Cytochrome P450 (CYP) enzymes are membrane-bound hemoproteins crucial for drug and xenobiotic metabolism. While more than 50 CYPs have been identified in humans, the isoforms from CYP1, 2, and 3 families contribute to the metabolism of about 80% of clinically approved drugs. To evaluate the effects of environmental chemicals on the activities of these important CYP enzyme families, we screened the Tox21 10K compound library to identify chemicals that inhibit CYP1A2, 2C9, 2C19, 2D6, and 3A4 enzymes. The data obtained from these five screenings were analyzed to reveal the structural classes responsible for inhibiting multiple and/or selective CYPs. Some known structural compound classes exhibiting pan-CYP inhibition, such as azole fungicides, along with established clinical inhibitors of CYPs, including erythromycin and verapamil inhibiting CYP3A4 and paroxetine and terbinafine inhibiting CYP2D6, were all confirmed in the current study. In addition, some selective CYP inhibitors, previously unknown but with potent activity (IC₅₀ values < 1 µM), were identified. Examples included yohimbine, an indole alkaloid, and loteprednol, a corticosteroid, which showed inhibitory activity in CYP2D6 and 3A4 assays, respectively. These findings suggest that assessment of a candidate compound's impact on CYP function may allow pre-emptive mitigation of potential adverse reactions and toxicity during drug development or toxicological characterization of environmental chemicals.
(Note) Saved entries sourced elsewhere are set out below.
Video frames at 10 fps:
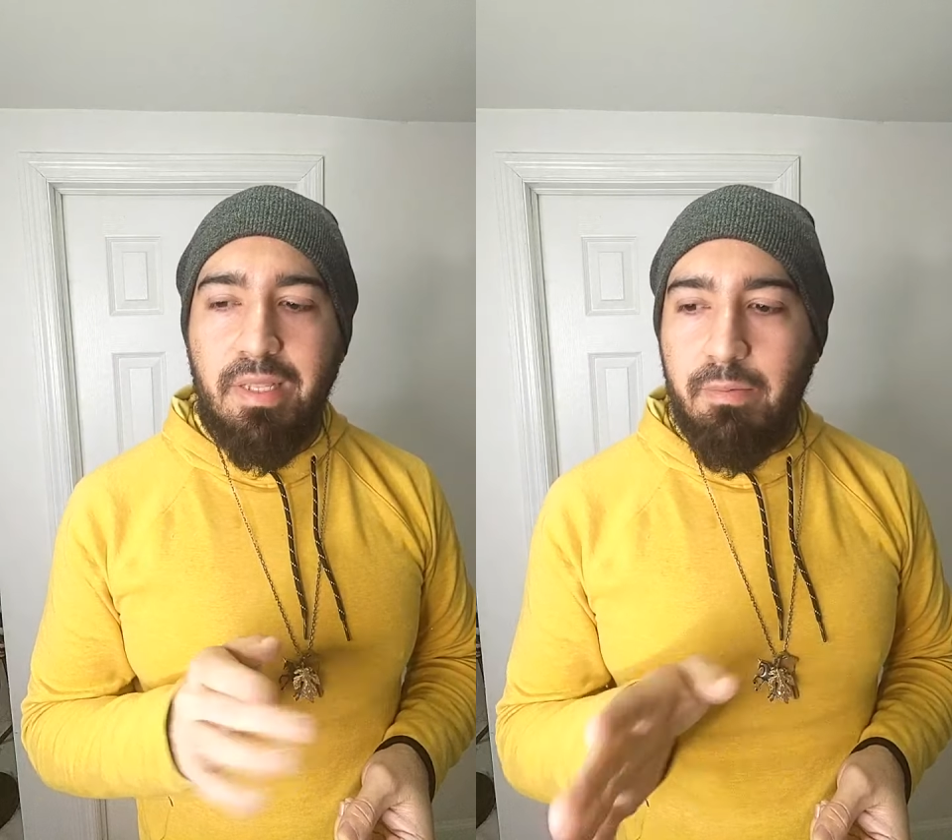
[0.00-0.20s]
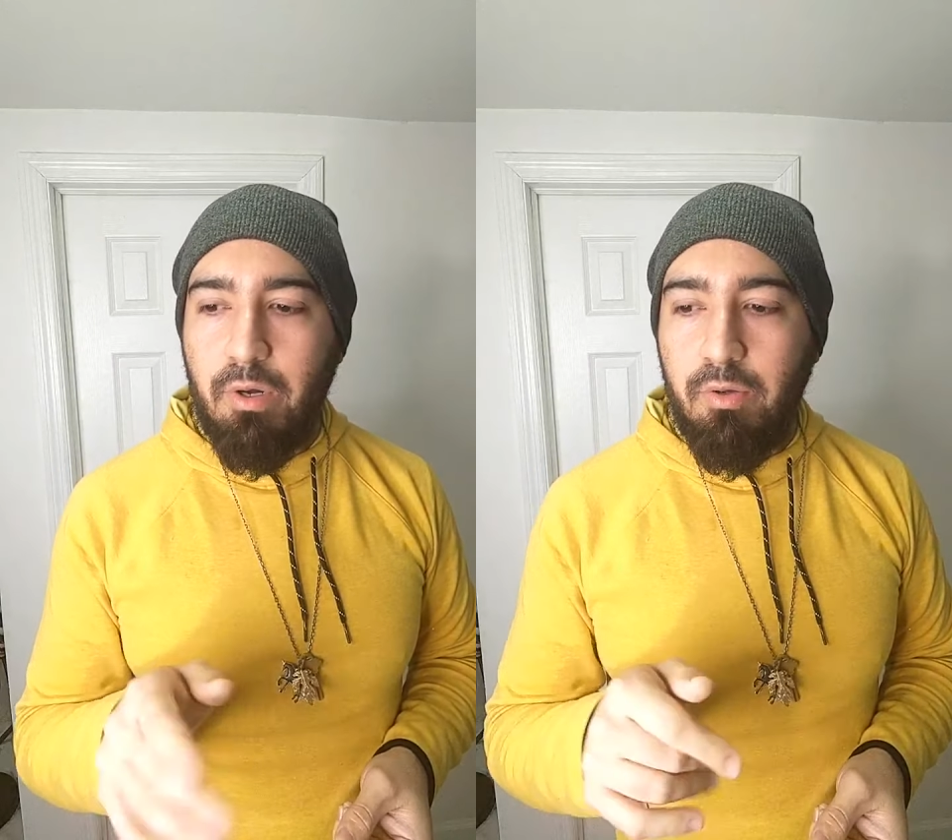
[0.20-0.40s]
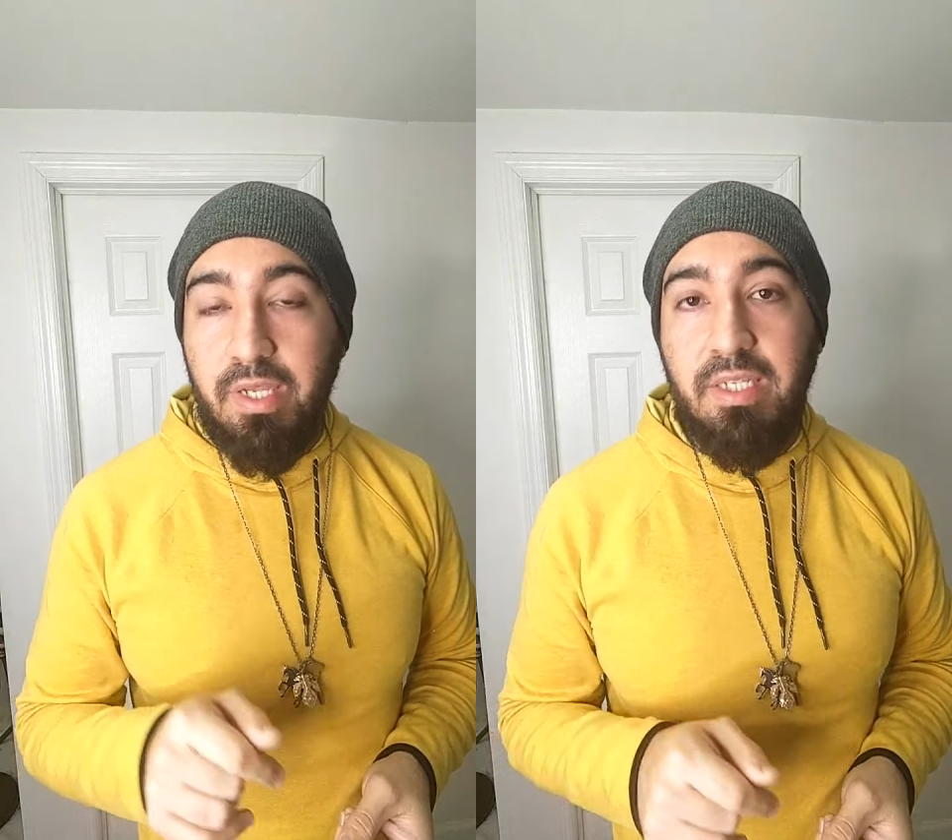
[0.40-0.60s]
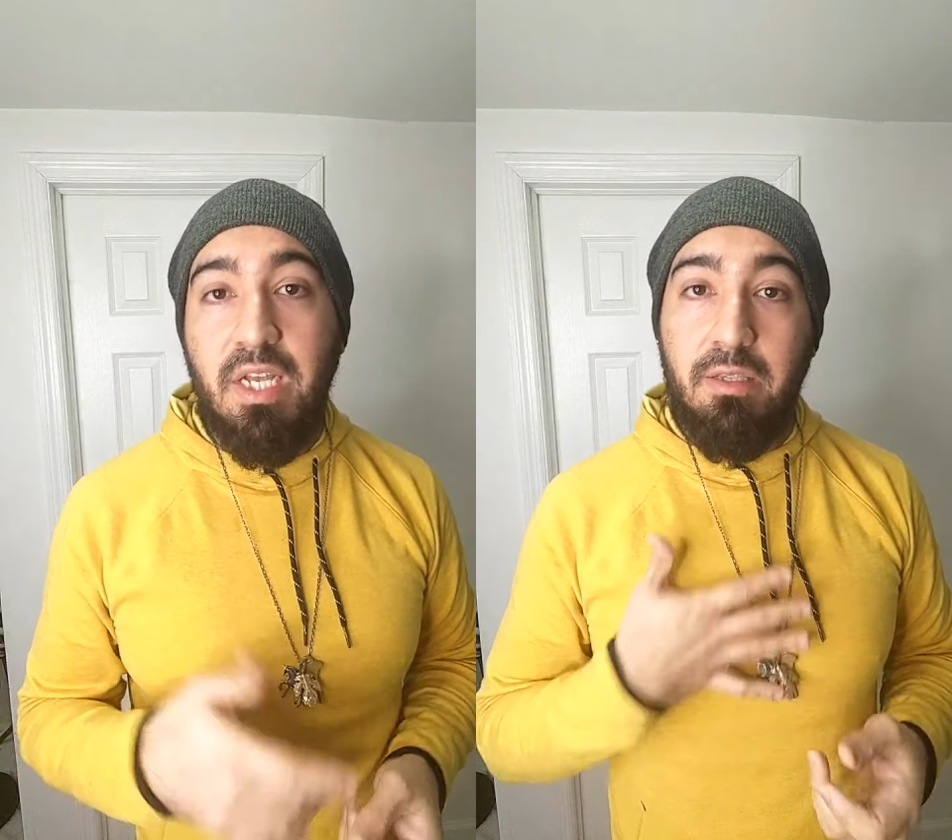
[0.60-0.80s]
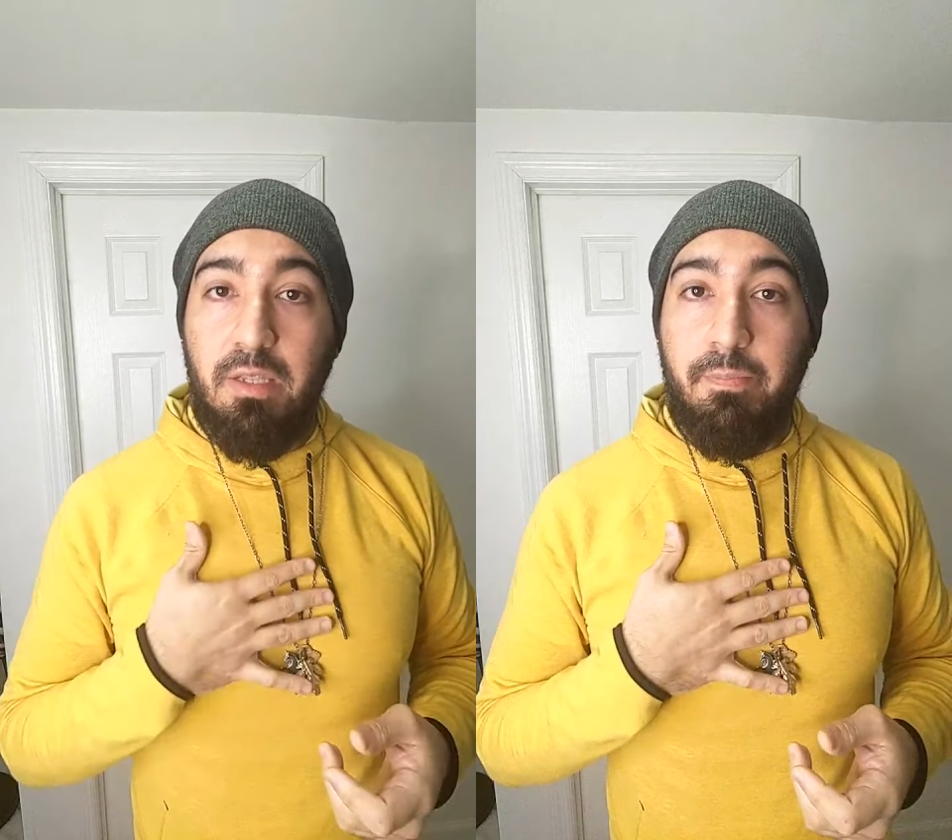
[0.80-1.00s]
about this,
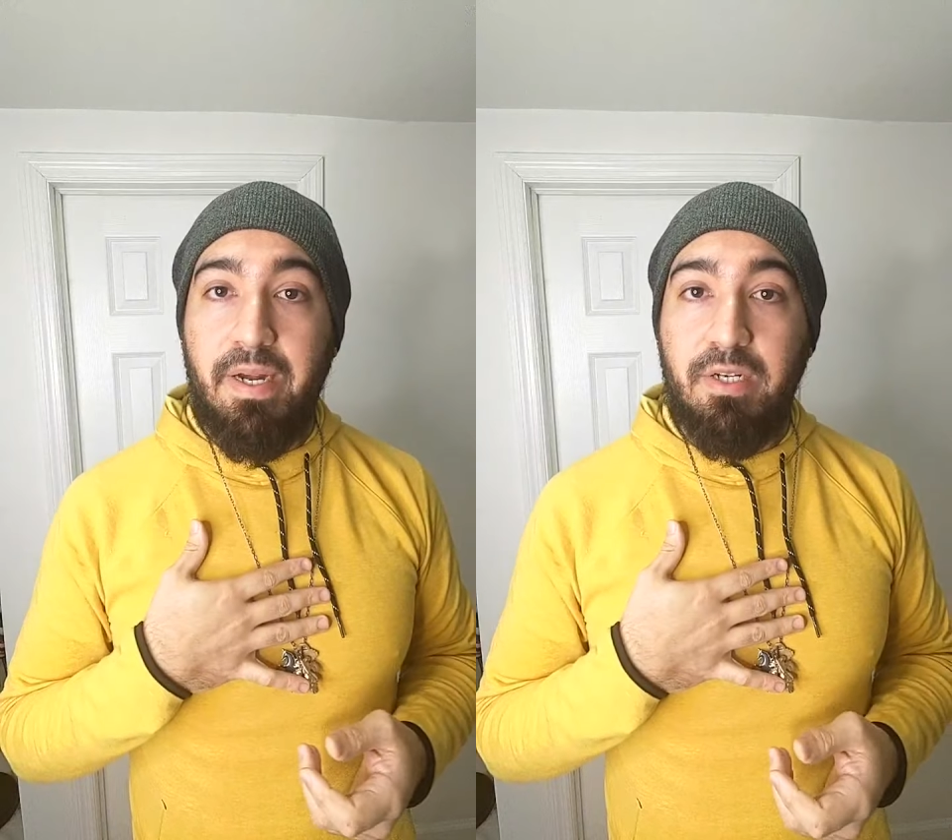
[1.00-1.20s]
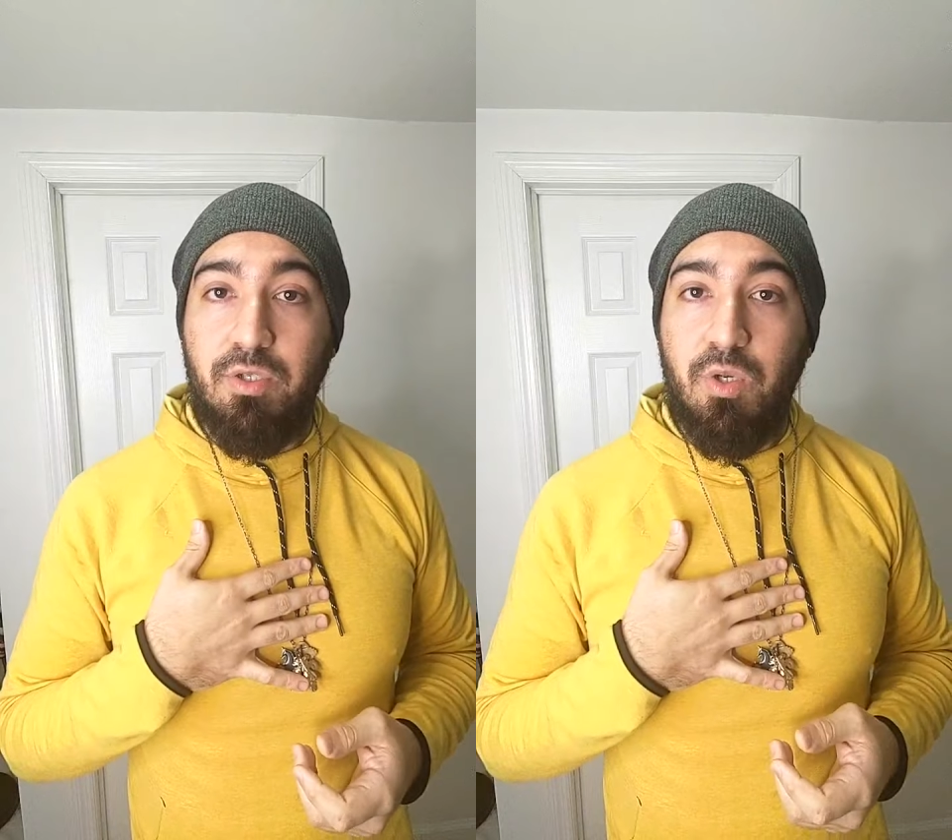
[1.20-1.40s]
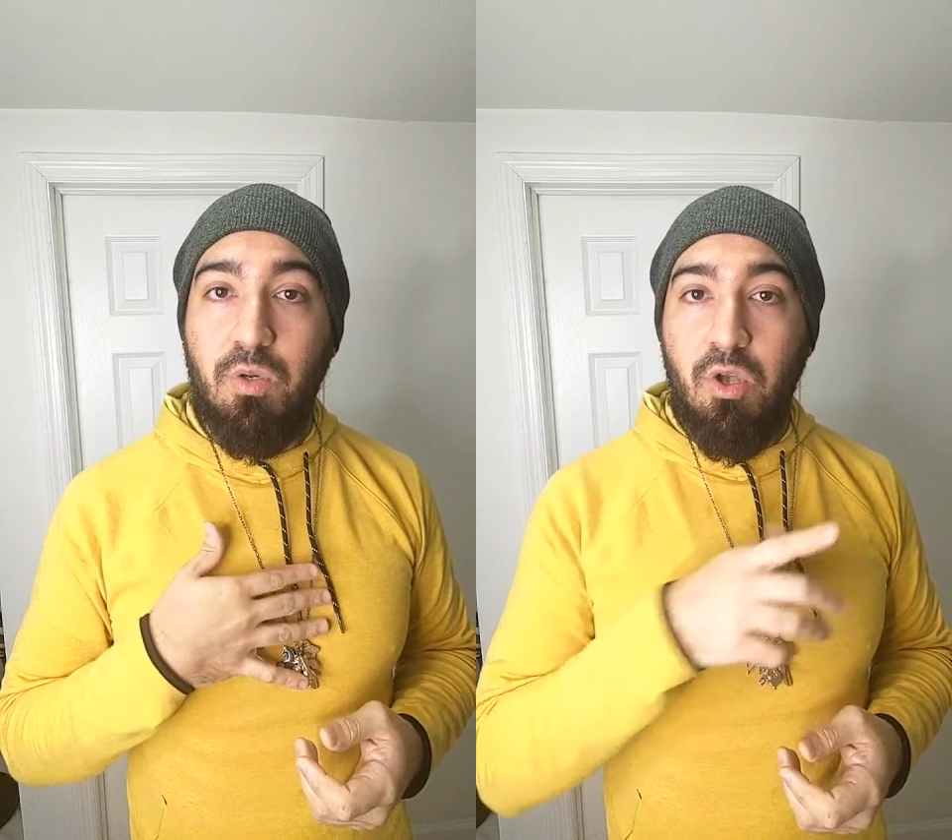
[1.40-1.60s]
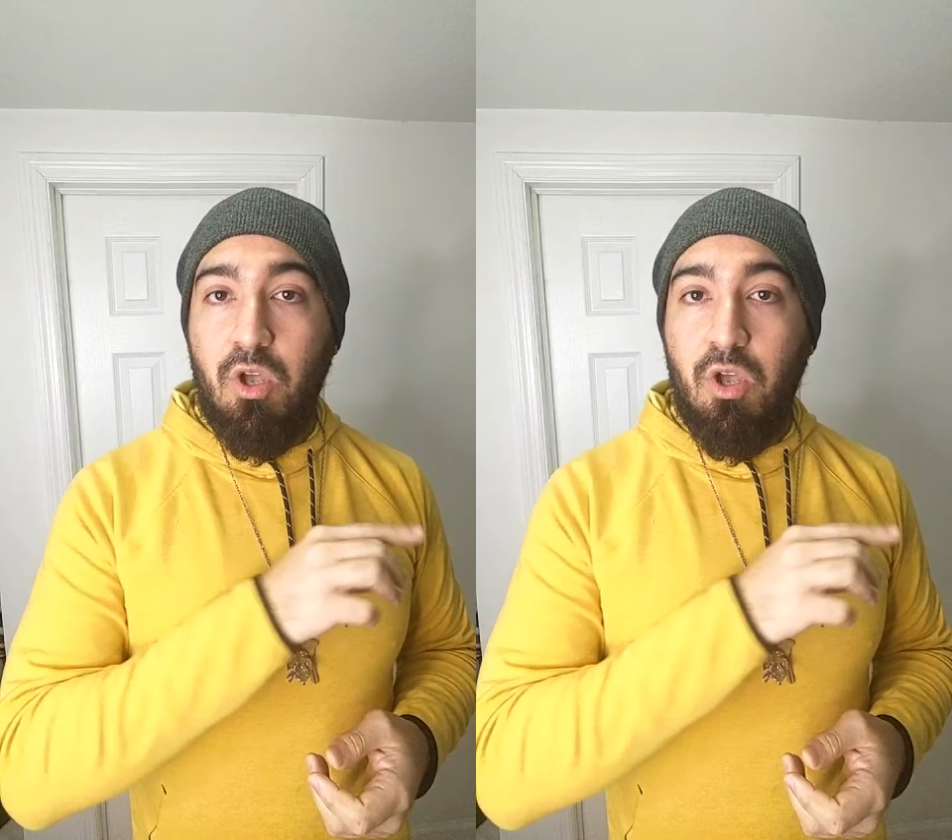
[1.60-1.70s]
and the person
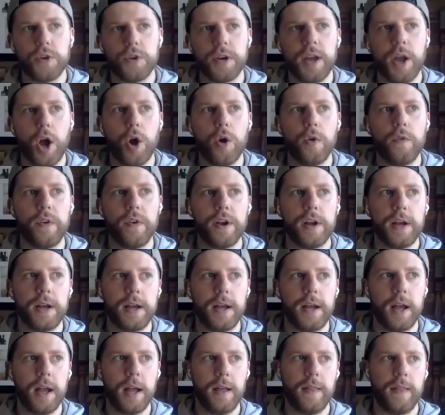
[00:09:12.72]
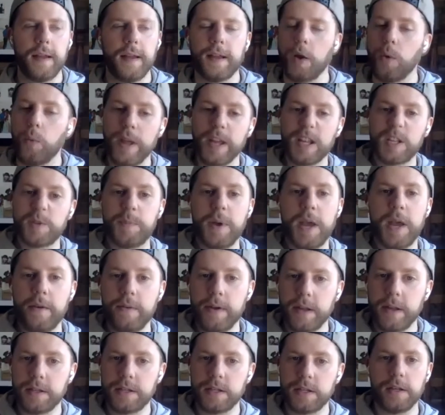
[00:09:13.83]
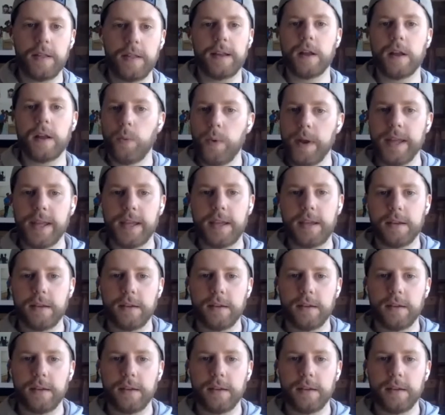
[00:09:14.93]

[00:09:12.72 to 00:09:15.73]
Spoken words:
run it over like a week's period to do like a week?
Keywords: CYP inhibitors; CYP1A2; CYP2C19; CYP2C9; CYP2D6; CYP3A4; cytochrome P450 (CYP); quantitative high-throughput screening (qHTS).

Figure 1

Concentration–response curves of the positive control compounds from five CYP screenings. The positive control compound is plated as 16-point titrations in the control column of every assay plate. The concentration–response curves shown in the figure are from all 408 plates per assay.

Figure 2

Reproducibility from three runs of five CYP assays. For each assay, the reproducibility was calculated for the 10K compound library with compounds plated in different well locations (three copies) by the active match, inactive match, mismatch, and inconclusive classes.

Figure 3

Common structural classes identified from at least three or more CYP assays. The structural classes are enriched with active compounds (inhibitors). The significance of enrichment was determined by p-value from Fisher’s exact test. The heat map is colored by the significance (negative logarithmic p-value) of enrichment, where the darker shades of red and blue indicates a higher degree of enrichment and deficiency of actives, respectively.

Figure 4

Assay outcomes of the Tox21 10K compounds from five CYP screenings. Each compound was assigned an activity outcome such as activator, inconclusive activator, inconclusive, inhibitor, inconclusive inhibitor, and inactive based on its curve class and efficacy.

Figure 5

Concentration–response curves of CYP-selective compounds from each CYP assay. (A) Arylamines from the CYP1A2 assay; (B) indanediones and organophosphates from the CYP2C9 and 2C19 assays, respectively; (C) indole alkaloids from CYP2D6 assay; and (D) corticosteroids from the CYP3A4 assay. The core structures representing each chemical class are shown in the inserts (with R and X representing alkyl/benzyl groups and halogen, respectively) and the IC₅₀ values for each compound are given in parentheses.